Going around can sometimes be observed by pilots as a waste of time. Time spent on completing a successful go around and circuit in the pattern can eat away at a pilot’s patience, therefore, some try to salvage the bad approach and force the landing. Pride and landing expectancy are other major factors that aid in a pilot trying to salvage an unstable approach to landing. Pride or the mistaken belief that the act of going around is an admission of failure—failure to execute the approach properly. Landing expectancy is the anticipatory belief that conditions are not as threatening as they are and that the approach will surely result in a safe landing.
Whenever landing conditions are not satisfactory, a go-around is required. Many factors can lead to a stabilized approach.
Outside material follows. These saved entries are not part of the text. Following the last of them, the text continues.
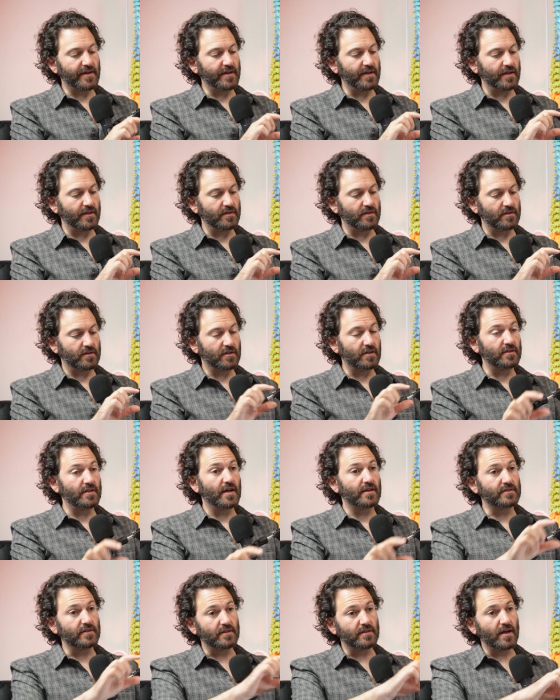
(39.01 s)
can
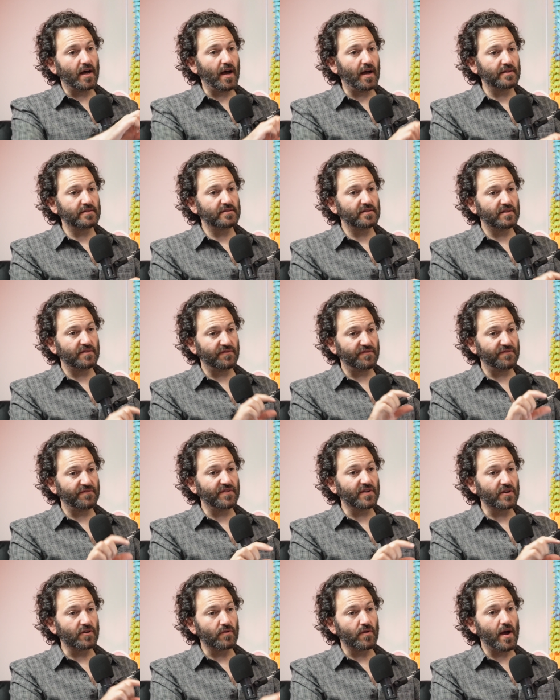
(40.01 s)
connect the dots and
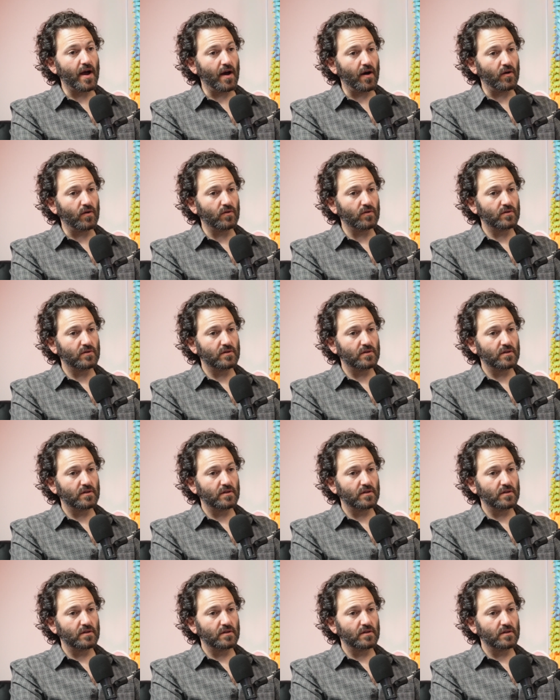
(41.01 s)
figure out
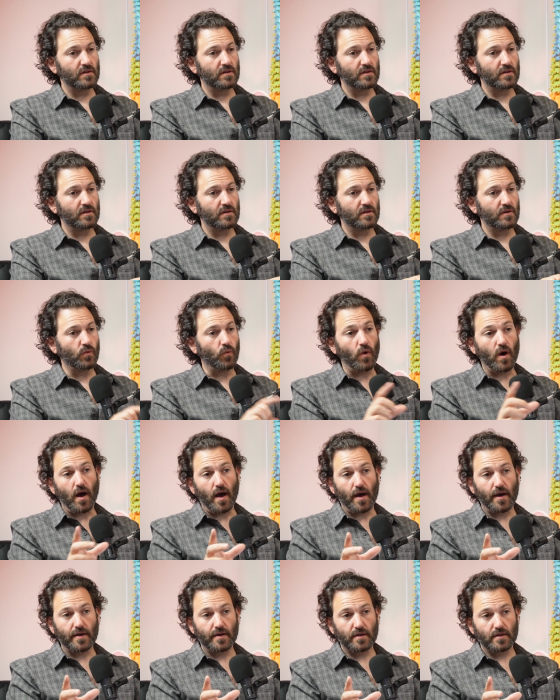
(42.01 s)

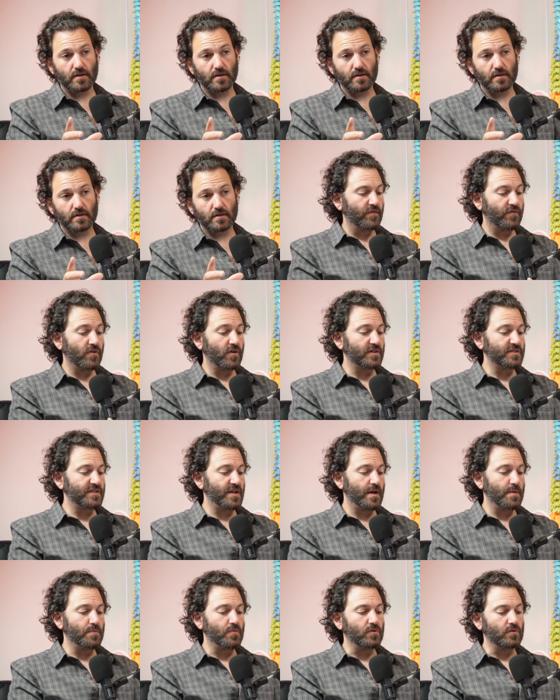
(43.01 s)
why. For
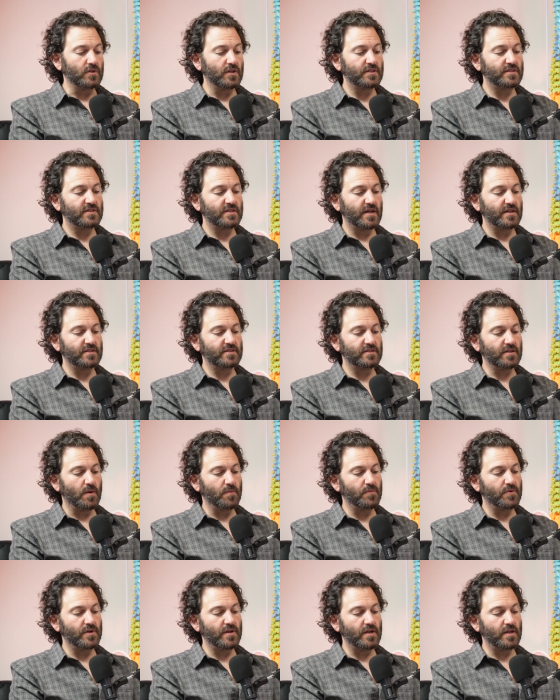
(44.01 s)
example, let's say
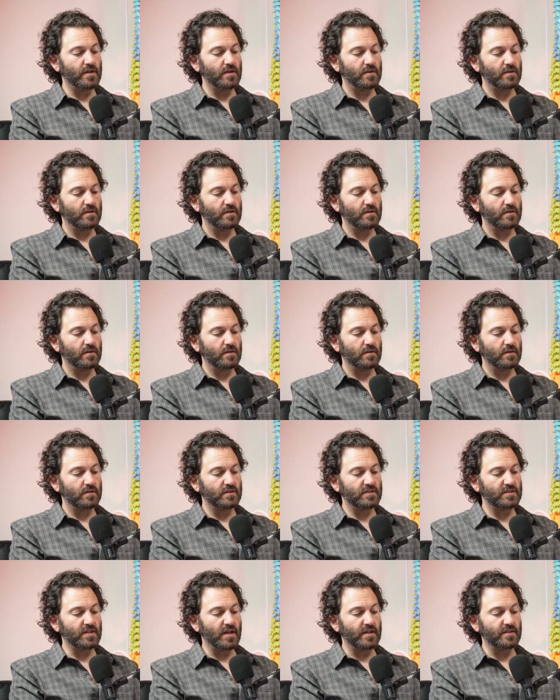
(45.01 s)
somebody
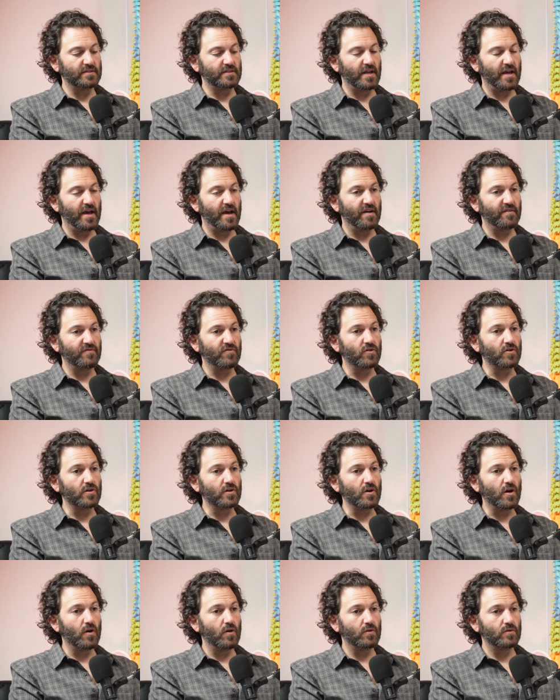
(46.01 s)
says they have
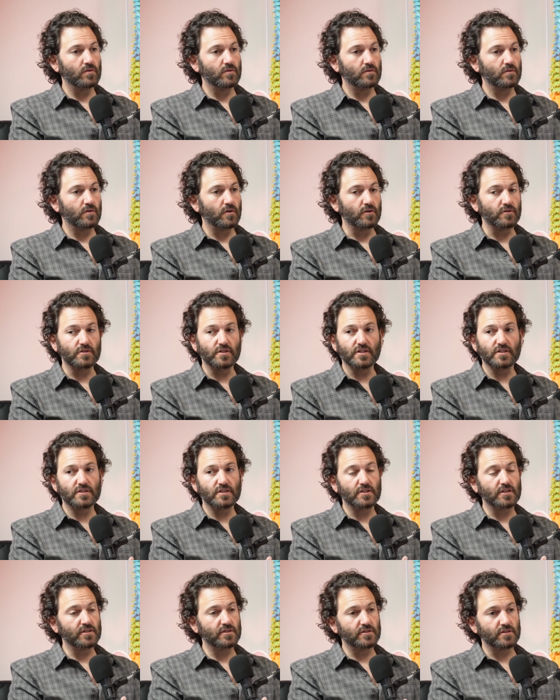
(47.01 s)
vertigo or
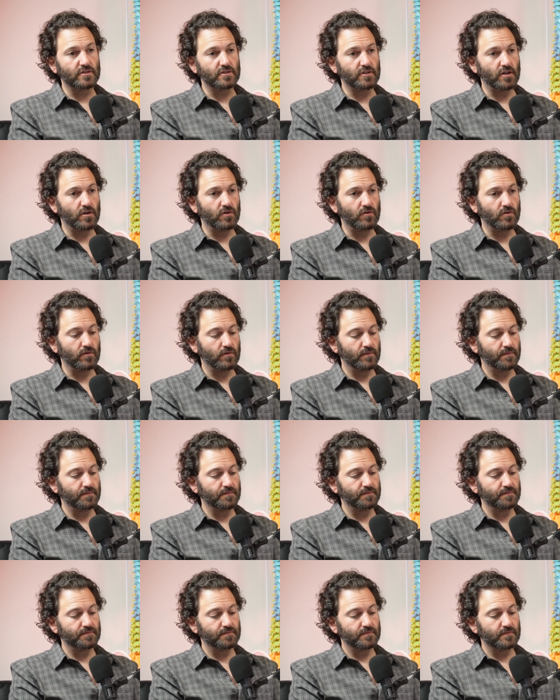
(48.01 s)
dizziness in general.
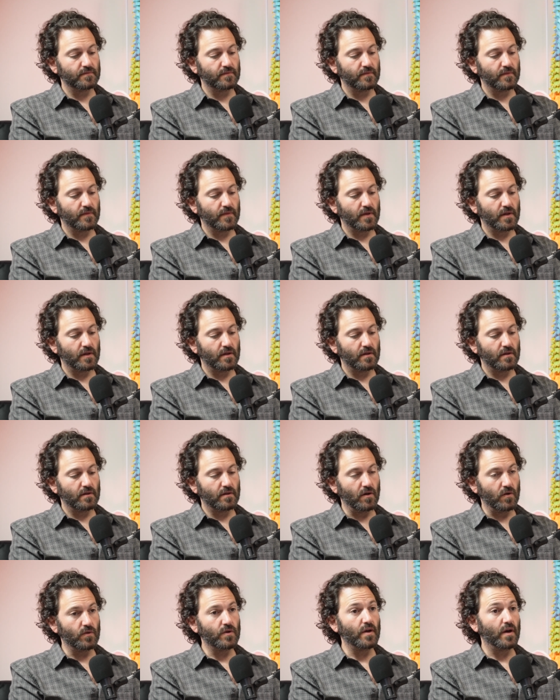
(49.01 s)

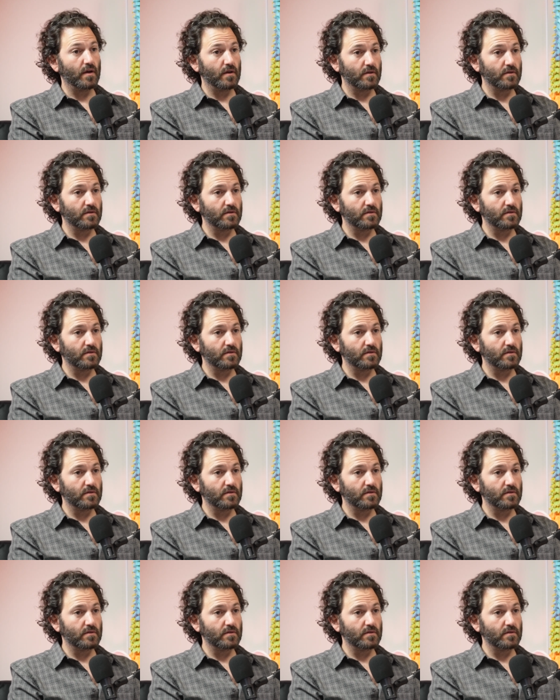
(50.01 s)
Okay.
A stabilized approach is one in which the pilot establishes and maintains a constant angle glidepath towards a predetermined point on the landing runway. It is based on the pilot’s judgment of certain visual clues and depends on maintaining a relatively constant final descent airspeed, descent rate and configuration.
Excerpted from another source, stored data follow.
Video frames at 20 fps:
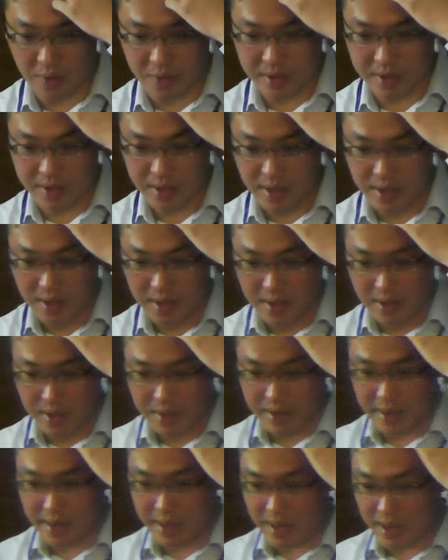our
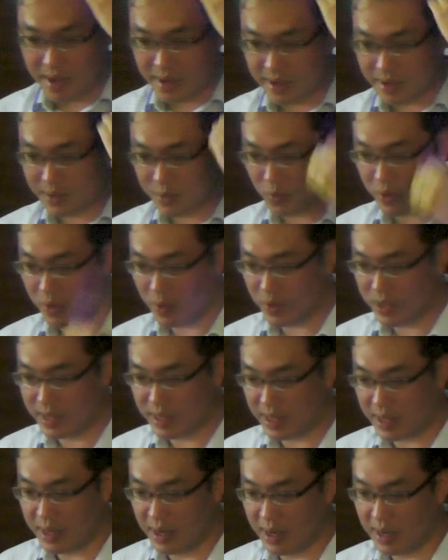data is we
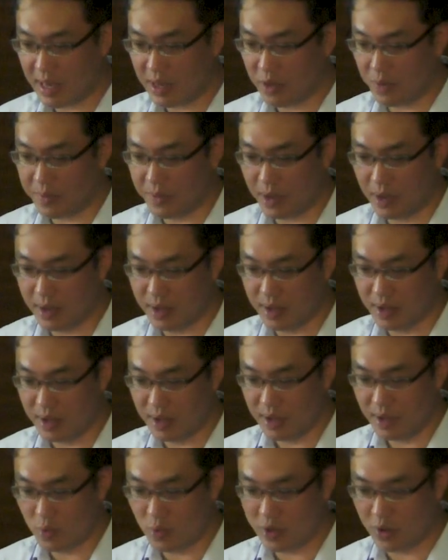see a lot
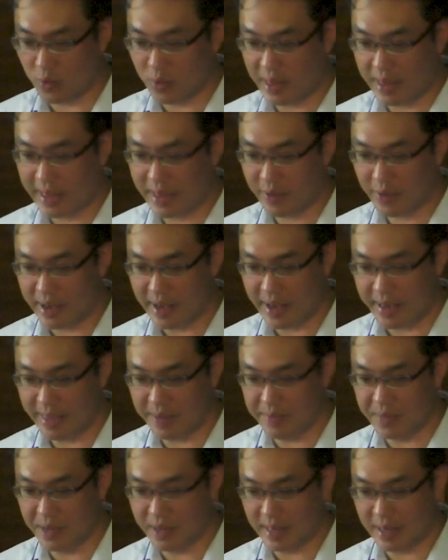of regulated
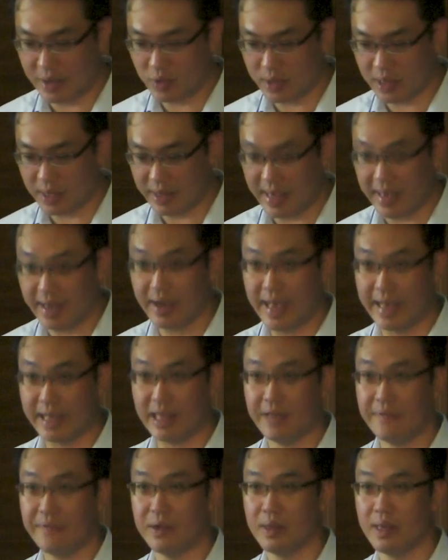elements, actually their
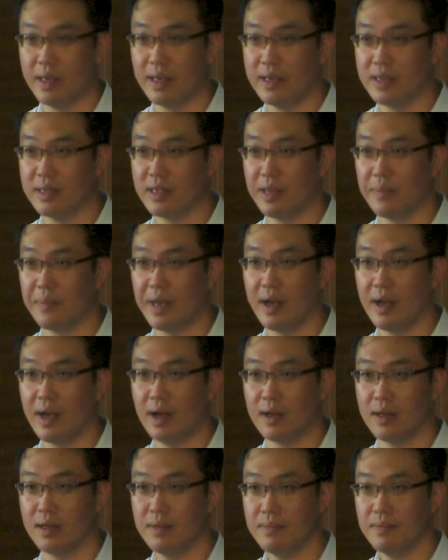activities depend
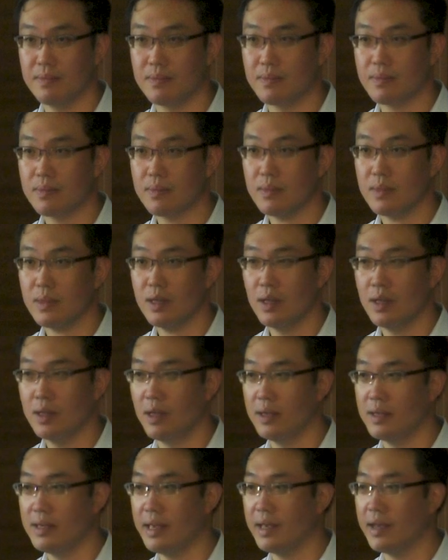on
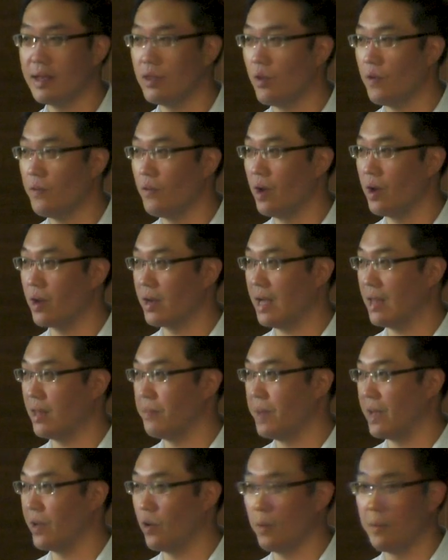the signal from gut
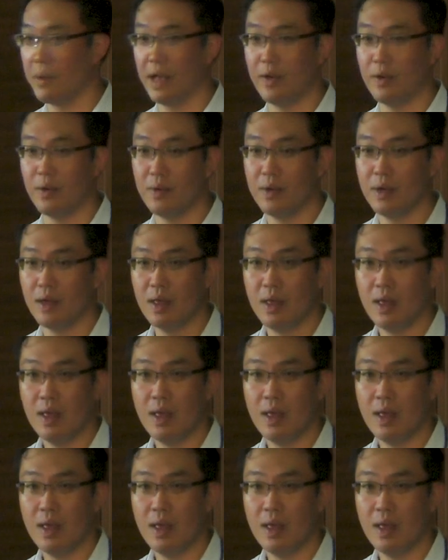microbiome.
Many factors can affect the stabilized approach including the unexpected appearance of hazards on the runway, overtaking another airplane, wind shear, wake turbulence, and mechanical failure. The earlier that a pilot can make the decision that a go-around is necessary, the safer the go-around can be conducted due to the aircraft’s proximity to the ground.
After the decision is made to go-around, the pilot’s first action is applying full power. The application of power should be smooth and deliberate without cramming the throttle. Abrupt cramming of the throttle in some aircraft, specifically carbureted aircraft, can cause the engine to hesitate.
The airplane, when first executing a go-around, should be maintained in a pitch attitude that permits the build-up of airspeed well above the stall point before any effort is made to gain altitude or to execute a turn. In some cases, lowering the pitch attitude may be required to attain sufficient airspeed before initiating a climb; however this should only be the case if you allowed the airspeed to dip below the normal final approach speed.
After establishing a proper climb attitude and power setting, the pilot can then focus on configuration, such as flaps and even landing gear if flying a retractable. It’s important to retract the flaps in increments rather than retracting all at once. If the flaps are retracted all at once, the aircraft is at risk of losing a substantial amount of lift resulting in the aircraft settling into the ground.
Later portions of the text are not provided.